Bond market to Fed: you've got things turned around


This chart of 5-yr Treasury yields is a companion to the Vix/S&P 500 chart in my previous post. It illustrates the market's amazing reaction to the Fed's QE2 program, which was first implemented in early November. Contrary to what the Fed thought—that QE2 purchases of Treasuries would depress interest rates and thus help stimulate the economy—the beginning of QE2 marked the exact bottom for 5-yr Treasury yields, which are center-mass for the bond purchase program. It wasn't supposed to happen that way—Fed purchases were supposed to keep rates from rising, not make them rise. And since the end of January, yields have risen almost 40 bps, as better economic news has caused investors to move forward their expectations for an end to the Fed's quantitative easing efforts, and to move forward their expectations for a beginning to an eventual Fed tightening.

So the Fed had the logic and the sequence of events wrong. QE2 didn't lower interest rates, and therefore it hasn't stimulated the economy. Moreover, QE2 so far has had little discernible impact on the money supply. This leads to the conclusion that the economy was improving on its own, well before QE2 could have had any meaningful impact.

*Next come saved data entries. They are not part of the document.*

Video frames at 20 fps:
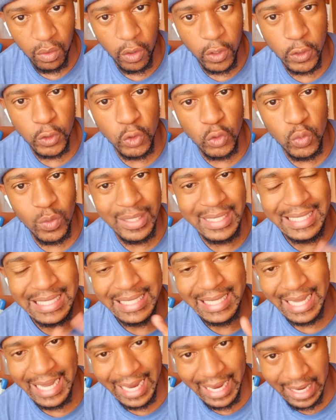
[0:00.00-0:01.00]
on
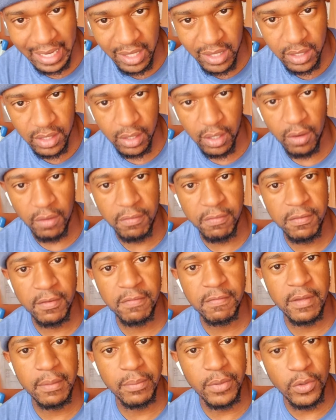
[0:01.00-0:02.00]
28th of
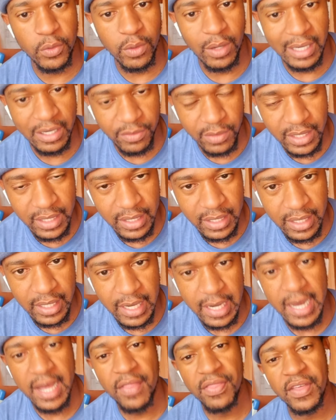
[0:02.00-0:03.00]
February,
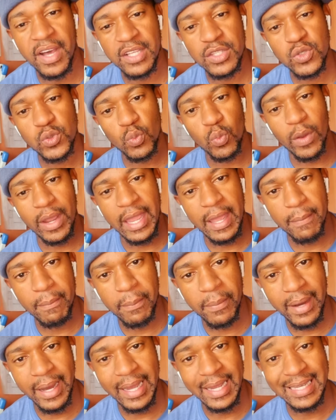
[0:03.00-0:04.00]
that's
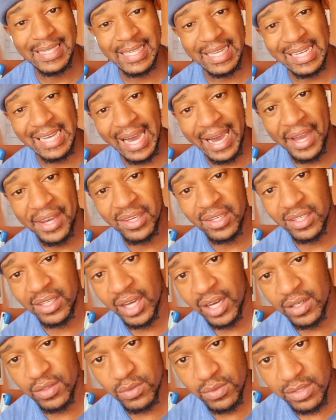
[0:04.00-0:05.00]
whereby they
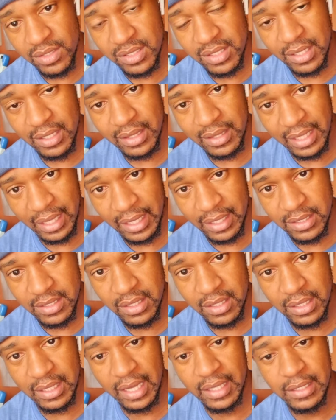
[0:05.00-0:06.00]
announced
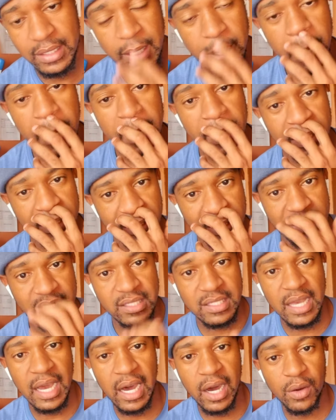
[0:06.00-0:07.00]
that this
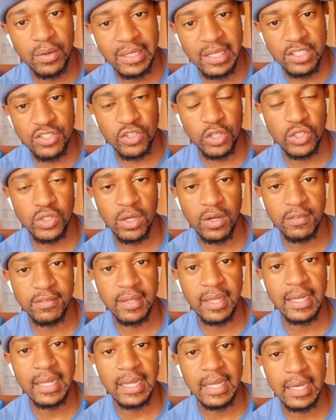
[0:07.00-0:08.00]
is how the structure of
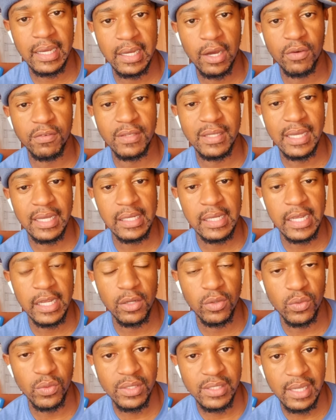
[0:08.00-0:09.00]

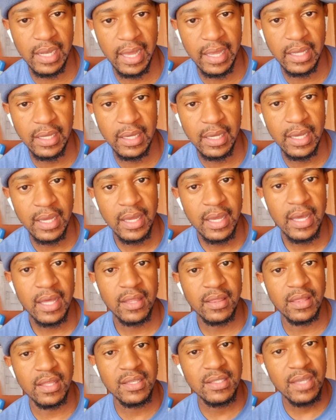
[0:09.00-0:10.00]
DNA looks like.
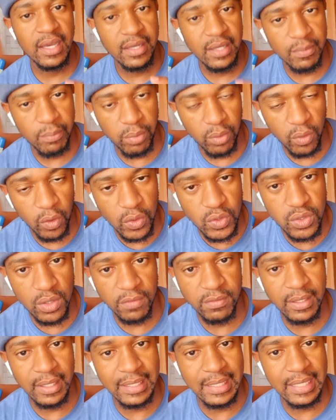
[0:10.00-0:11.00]
These are the blocks
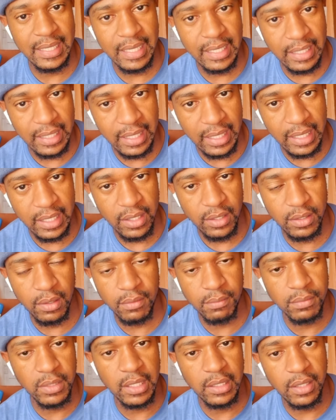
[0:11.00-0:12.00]
of the DNA,
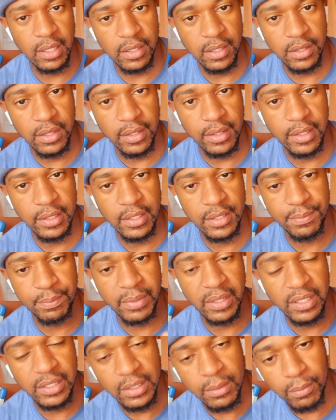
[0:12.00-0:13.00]
the
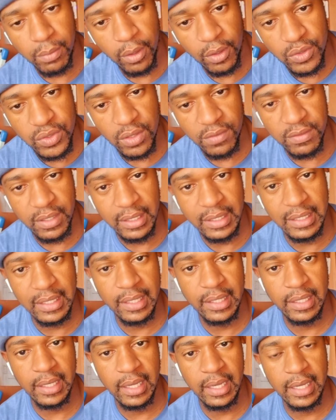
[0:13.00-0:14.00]
building blocks of the
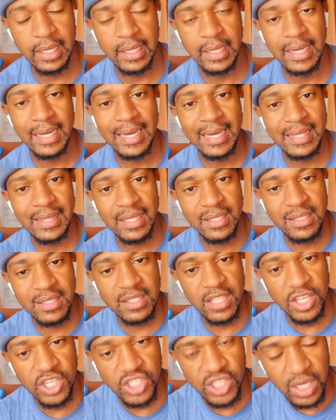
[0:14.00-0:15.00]
DNA. This is
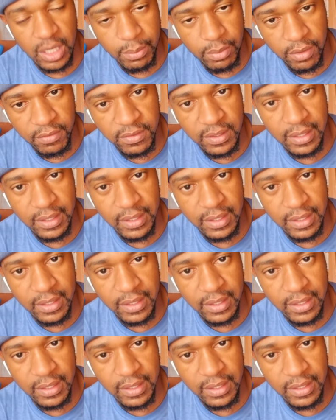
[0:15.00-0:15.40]
the shape of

Plus, this whole episode illustrates powerfully how economic fundamentals and market forces can overwhelm the efforts of mere Fed governors.

7 comments:

Public Library said...

It reinforces the notion Central banks haven't a clue what they are doing. And further reinforces the notion they cause more harm than good.

We will discuss this after the next Fed-induced episode of financial panic and mayhem.

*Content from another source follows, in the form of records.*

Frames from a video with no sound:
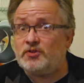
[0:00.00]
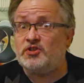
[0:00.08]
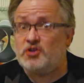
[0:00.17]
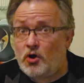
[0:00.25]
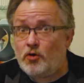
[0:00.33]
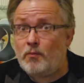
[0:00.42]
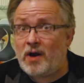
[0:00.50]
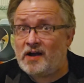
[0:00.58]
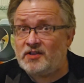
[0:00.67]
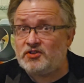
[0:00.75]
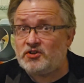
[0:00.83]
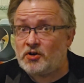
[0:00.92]
snow
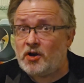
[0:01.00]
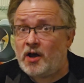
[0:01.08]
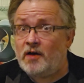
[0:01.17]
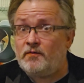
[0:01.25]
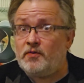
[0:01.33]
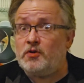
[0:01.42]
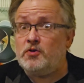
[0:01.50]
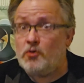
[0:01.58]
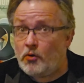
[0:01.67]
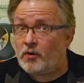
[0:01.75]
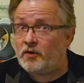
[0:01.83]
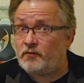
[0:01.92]
monster of the
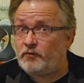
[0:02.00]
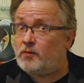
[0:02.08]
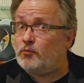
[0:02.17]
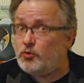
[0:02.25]
north from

We are already on our way. The only food the young or the poor will buy in 5 years is fast food. However, even these prices will elevate significantly in the years to come.

Top that with some serious Health care inflation and voilĂ , we get a fat and sagging nation separated from its food supply and medical coverage.

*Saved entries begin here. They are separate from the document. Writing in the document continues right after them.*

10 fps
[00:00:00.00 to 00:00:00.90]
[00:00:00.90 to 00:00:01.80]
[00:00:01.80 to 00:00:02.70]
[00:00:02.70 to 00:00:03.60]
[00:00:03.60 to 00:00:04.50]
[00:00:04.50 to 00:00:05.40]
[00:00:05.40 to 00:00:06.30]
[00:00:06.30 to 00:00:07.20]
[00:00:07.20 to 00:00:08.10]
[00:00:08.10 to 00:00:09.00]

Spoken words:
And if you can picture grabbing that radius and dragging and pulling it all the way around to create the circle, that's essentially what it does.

Brilliant 'Central' planning.

brodero said...

Way way way too much focus on QE2...it is the economy that matters
and as adjunct corporate bond borrowing....as long as corporate
bond spreads compress...QE2 is playing the lounge when the real story is in the ballroom....

Anonymous said...

Thanks for the great blog Scott - much appreciated. I was wondering if you thought maybe the expected move higher in bonds from QE2 actually happened before the announcement (a 'buy the rumour'-type move) given the telegraphing of QE2 intentions well before the official confirmation of the program?

Scott Grannis said...

I'm sure there was some "buy the rumor/sell the fact" action at the beginning which helped drive yields higher. But the fact that the rise has been sustained and it continues tells me that there is something afoot in the fundamentals. Namely, the economy is improving.

Frozen in the North said...

Maybe its not done much for interest rates, but its been wonderful for stocks. In fact, Bernanke said on several occasions that his favorite mechanism for "wealth creation" was via the stock market.

Jeff said...

Scott, I have a Finance/Econ degree from the mid 80's. I'm not in the Financial world today (except for my own investing). In my research, I cannot answer a simple question: Who owns the fed and who is benefiting financially from adding over a trillion dollars to their balance sheet?

Scott Grannis said...

Re who owns the Fed: For all practical purposes the Fed is "owned" by the US government, since the Fed remits all its profits directly to the US Treasury. Those profits amounted to a record $78 billion in 2010. The Fed profits by exchanging reserves (on which it is currently paying 0.25% per year) for short- and intermediate-term Treasuries (on which it earns 2-3% per year). In short, the Fed profits from the steepness of the yield curve.